Sri Lankan/Canadian author Michael Ondaatje’s early poetic, elliptical novels were adored by the cognoscenti and stuck him with the label “writer’s writer.” Then someone made a silly but outrageously popular movie from his third novel, The English Patient, and Ondaatje found himself unexpectedly a bestselling author. The novel The English Patient, I imagine, was more bought than read. When fans of the film got it home and found its sophisticated prose getting in the way of the romantic center of the story, they sold the paperback, with its Ralph Fiennes/Kristin Scott Thomas cover, to used bookstores by the thousands; it was the Lincoln in the Bardo of its day.
This new novel, Warlight, is a bit more conventional, though its narrative is circular and kaleidoscopic rather than chronological. The action takes place mostly during and right after the second world war. Its first line is “In 1945 our parents went away and left us in the care of two men who may have been criminals.” The voice is 14-year-old Nathaniel’s. His older sister, Rachel, is the other abandoned child. The “criminals,” The Moth and The Darter, are a couple of men who seem shady, but who are also entertaining and enlightening. “So we began a new life. I did not quite believe it then. And I am still uncertain whether the period of time that followed disfigured or energized my life.”
The lingering mystery of the novel’s first half is where their mother went. She was supposed to accompany their father to his new job in Asia, but, seemingly, she disappeared. It is up to Nathaniel, in this account, which he’s writing as an adult, to try and make some sense out of what happened. He says, “There are times these years later, as I write all this down, when I feel as if I do so by candlelight. As if I cannot see what is taking place in the dark beyond the movement of this pencil.”

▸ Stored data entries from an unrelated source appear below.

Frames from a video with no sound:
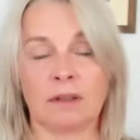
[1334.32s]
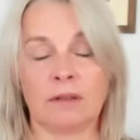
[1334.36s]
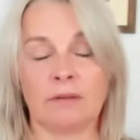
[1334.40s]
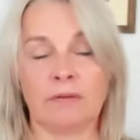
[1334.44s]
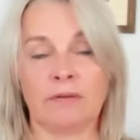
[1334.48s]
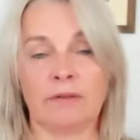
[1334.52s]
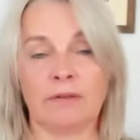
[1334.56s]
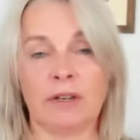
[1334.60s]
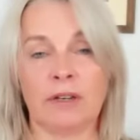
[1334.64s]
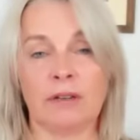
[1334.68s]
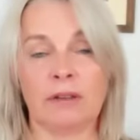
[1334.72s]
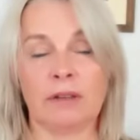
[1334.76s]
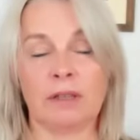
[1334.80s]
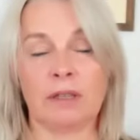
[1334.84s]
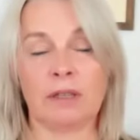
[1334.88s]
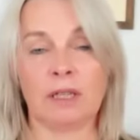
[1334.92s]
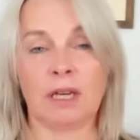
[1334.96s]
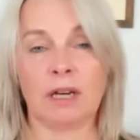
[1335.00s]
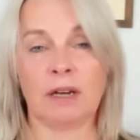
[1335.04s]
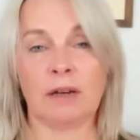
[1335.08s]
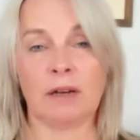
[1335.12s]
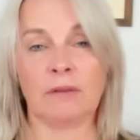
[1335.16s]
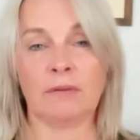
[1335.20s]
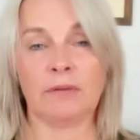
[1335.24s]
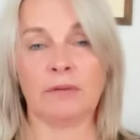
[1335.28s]
and feel the
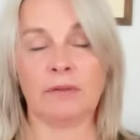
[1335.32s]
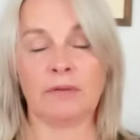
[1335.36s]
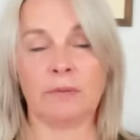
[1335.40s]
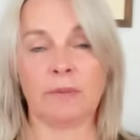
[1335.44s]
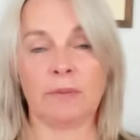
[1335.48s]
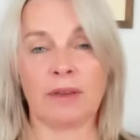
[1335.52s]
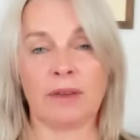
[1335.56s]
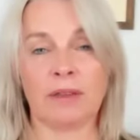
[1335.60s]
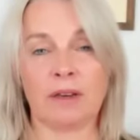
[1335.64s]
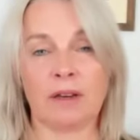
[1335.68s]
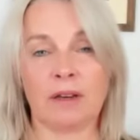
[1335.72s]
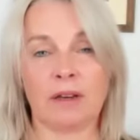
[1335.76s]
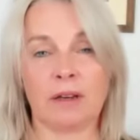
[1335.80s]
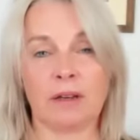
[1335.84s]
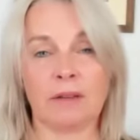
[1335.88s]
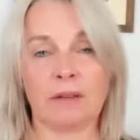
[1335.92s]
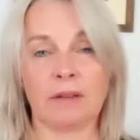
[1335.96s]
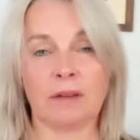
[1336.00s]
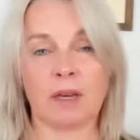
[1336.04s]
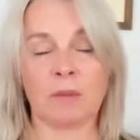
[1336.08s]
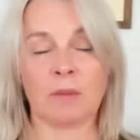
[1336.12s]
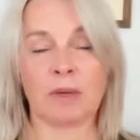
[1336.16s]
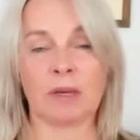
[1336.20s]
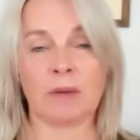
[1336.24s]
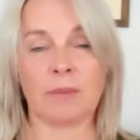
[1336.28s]
love of Mother
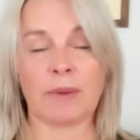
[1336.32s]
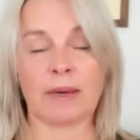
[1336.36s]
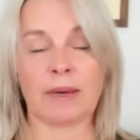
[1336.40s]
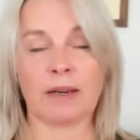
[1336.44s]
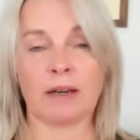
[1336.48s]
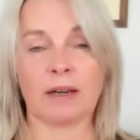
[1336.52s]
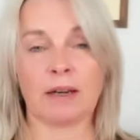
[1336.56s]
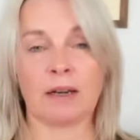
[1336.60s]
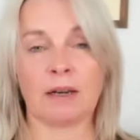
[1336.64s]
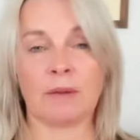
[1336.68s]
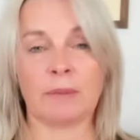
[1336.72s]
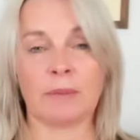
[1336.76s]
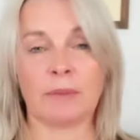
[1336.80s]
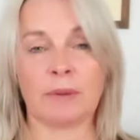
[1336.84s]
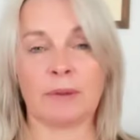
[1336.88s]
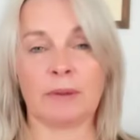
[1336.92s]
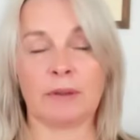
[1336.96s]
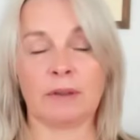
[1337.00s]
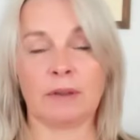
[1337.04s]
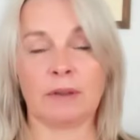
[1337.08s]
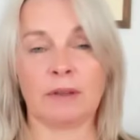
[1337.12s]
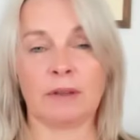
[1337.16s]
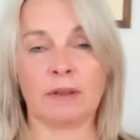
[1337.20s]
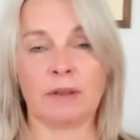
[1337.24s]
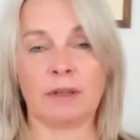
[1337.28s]
Earth coming back up
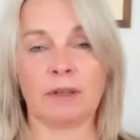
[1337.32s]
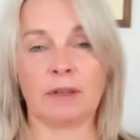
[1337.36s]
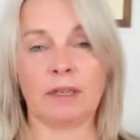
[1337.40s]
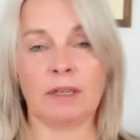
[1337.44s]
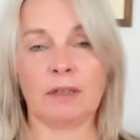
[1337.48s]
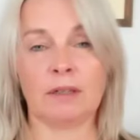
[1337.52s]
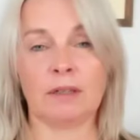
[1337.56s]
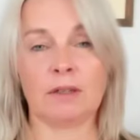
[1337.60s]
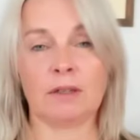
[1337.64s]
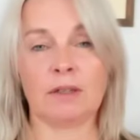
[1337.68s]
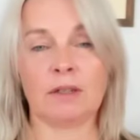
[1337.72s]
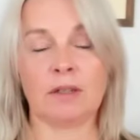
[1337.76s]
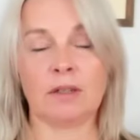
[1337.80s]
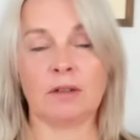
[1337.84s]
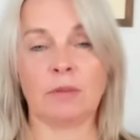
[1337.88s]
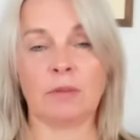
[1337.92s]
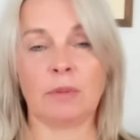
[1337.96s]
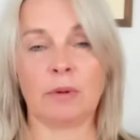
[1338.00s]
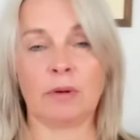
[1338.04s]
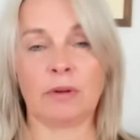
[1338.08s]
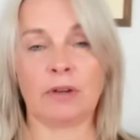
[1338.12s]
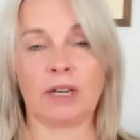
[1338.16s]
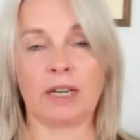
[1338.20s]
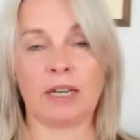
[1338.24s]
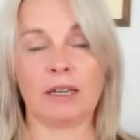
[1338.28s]
into your
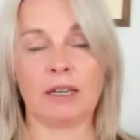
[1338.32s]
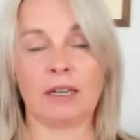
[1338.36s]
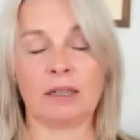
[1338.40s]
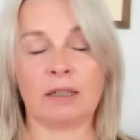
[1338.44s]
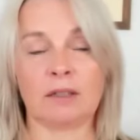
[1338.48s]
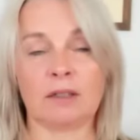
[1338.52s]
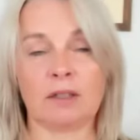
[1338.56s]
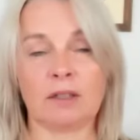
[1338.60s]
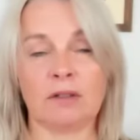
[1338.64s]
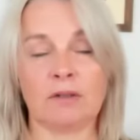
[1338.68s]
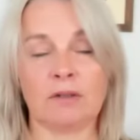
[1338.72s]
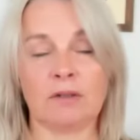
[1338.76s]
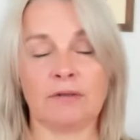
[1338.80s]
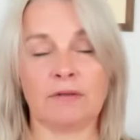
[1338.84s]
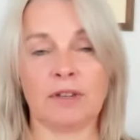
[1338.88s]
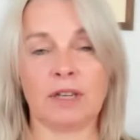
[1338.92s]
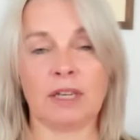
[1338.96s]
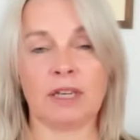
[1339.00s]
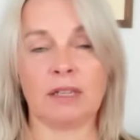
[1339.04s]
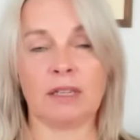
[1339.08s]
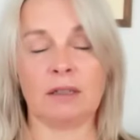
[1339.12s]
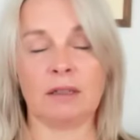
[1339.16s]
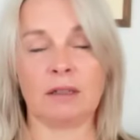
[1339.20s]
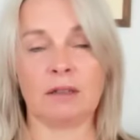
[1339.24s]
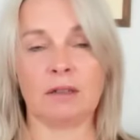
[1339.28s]
body, into your
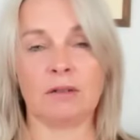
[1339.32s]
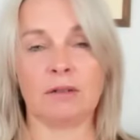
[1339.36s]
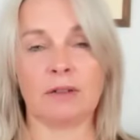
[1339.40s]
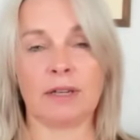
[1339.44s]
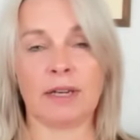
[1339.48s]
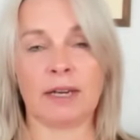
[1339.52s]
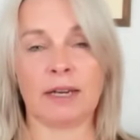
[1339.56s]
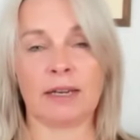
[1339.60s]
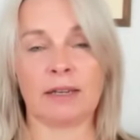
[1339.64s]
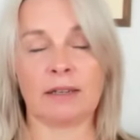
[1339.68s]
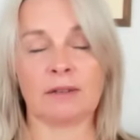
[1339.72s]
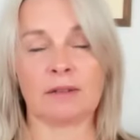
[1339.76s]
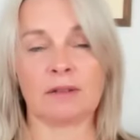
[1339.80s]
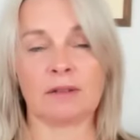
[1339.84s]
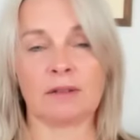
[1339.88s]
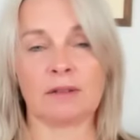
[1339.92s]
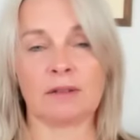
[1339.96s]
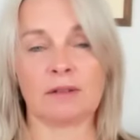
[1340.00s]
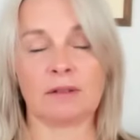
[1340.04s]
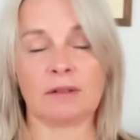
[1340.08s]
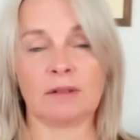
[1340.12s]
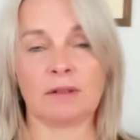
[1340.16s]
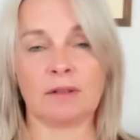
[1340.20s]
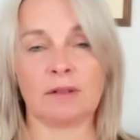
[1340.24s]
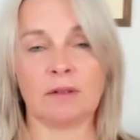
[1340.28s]
feet, your
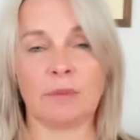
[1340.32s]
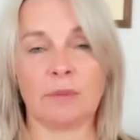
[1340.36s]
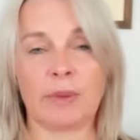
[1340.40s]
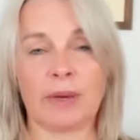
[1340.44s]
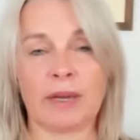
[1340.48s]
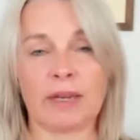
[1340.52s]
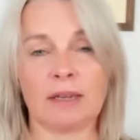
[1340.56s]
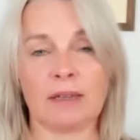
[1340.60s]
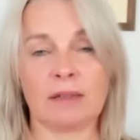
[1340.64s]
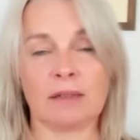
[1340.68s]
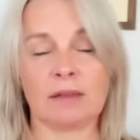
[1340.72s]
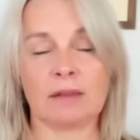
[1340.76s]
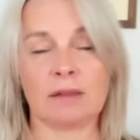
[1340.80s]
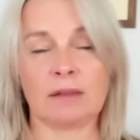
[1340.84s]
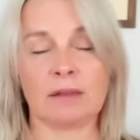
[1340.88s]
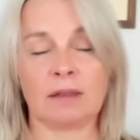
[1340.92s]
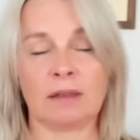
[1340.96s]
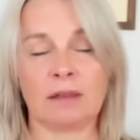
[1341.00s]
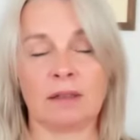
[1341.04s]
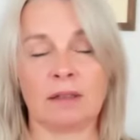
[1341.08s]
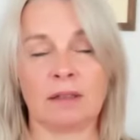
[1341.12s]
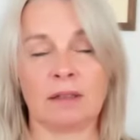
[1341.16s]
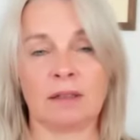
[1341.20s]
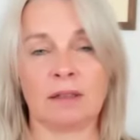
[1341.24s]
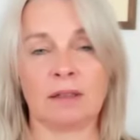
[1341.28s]
legs, your base,
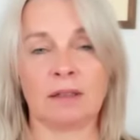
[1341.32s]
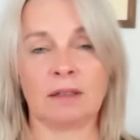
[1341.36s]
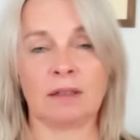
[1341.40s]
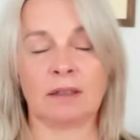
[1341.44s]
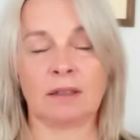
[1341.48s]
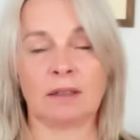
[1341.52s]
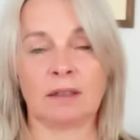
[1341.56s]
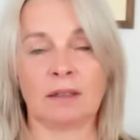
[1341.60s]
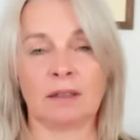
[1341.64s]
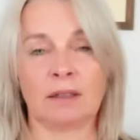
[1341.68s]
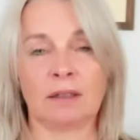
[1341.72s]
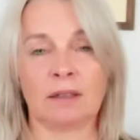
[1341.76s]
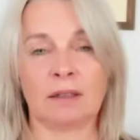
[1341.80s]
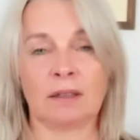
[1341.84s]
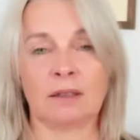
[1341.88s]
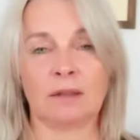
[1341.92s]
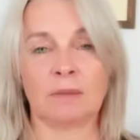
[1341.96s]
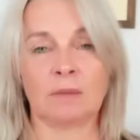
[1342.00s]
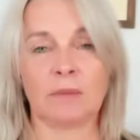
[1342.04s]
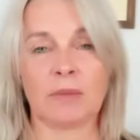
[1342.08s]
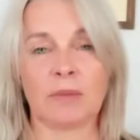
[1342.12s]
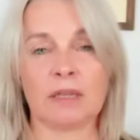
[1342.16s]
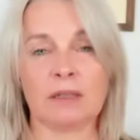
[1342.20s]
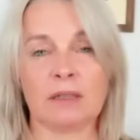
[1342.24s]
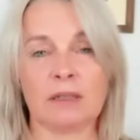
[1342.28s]

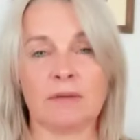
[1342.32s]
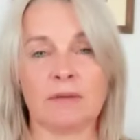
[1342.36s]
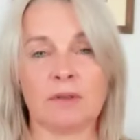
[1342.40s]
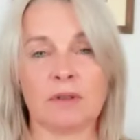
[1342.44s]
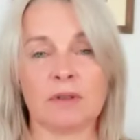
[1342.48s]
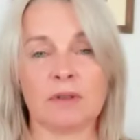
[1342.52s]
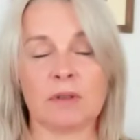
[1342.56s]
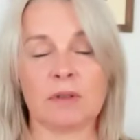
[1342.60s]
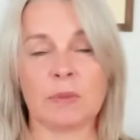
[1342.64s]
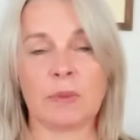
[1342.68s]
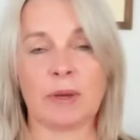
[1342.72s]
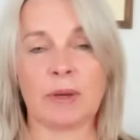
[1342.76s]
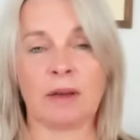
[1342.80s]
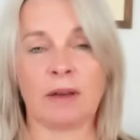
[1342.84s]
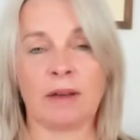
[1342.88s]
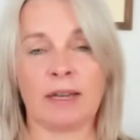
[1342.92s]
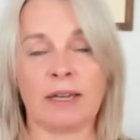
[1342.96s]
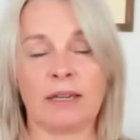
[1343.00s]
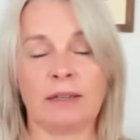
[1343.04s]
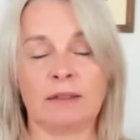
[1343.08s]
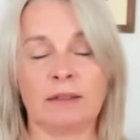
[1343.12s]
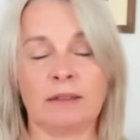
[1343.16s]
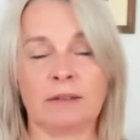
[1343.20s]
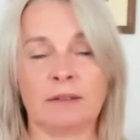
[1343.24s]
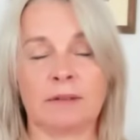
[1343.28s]
base of your
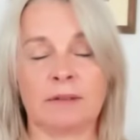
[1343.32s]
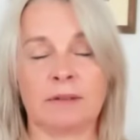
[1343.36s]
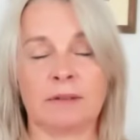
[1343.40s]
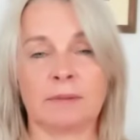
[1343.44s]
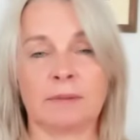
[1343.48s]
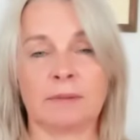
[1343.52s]
spine,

In Warlight, Ondaatje employs his masterful, melodious prose to ask questions about history and memory. It turns out that the children’s mother, Rose, was working for the government in some secret capacity that, even later, she is unable to elucidate. It also turns out that The Moth and The Darter were put in place for protection. The children, at the time, were unaware that they were in danger because of their mother’s wartime activity.
The second half of the book concerns Rose’s return home. Rachel flees; she will not forgive her mother for abandoning them. Nathaniel stays to witness, to be his mother’s forgiver and questioner. He’s never sure if he gets the story straight, which, Ondaatje implies, is true of all recorded history, filtered, as it is, through cerebration and retrospection. And all stories are subject to what remains hidden, no matter how much research or recollection is brought to bear. “Omissions and silences had surrounded our growing up. As if what was still unrevealed could only be guessed at, in the way we had needed to interpret the mute contents of a trunk full of clothes.” Nathaniel is the reluctant interpreter of his mother’s life. “She and I had lost each other,” he says, “long ago in those confusions and silences.”
Another name enters the story, a man named Felon. He was, in some clandestine way, involved with Rose during the war. He becomes another guardian, another piece of the puzzle, and another voice in Nathaniel’s ear. The lesson that Nathaniel learns, or is in the process of learning, is that the past does not stay in the past. He says, “Historical studies inevitably omit the place of the accidental in life … But Felon in fact is always open to casual accident … He is inclusive, just as he is broad-shouldered, boisterous in the company of strangers, all this an escape from his secretiveness.”
Michael Ondaatje is rightly recognized as a master stylist. His prose is crystalline, his sentences as refined and shapely as the petals of flowers. Like Kazuo Ishiguro and Steven Millhauser, his novels are as jazzy as they are beautiful evocations of time and place, as well as masterpieces of storytelling. Warlight will stay with you like a foggy but luminescent memory.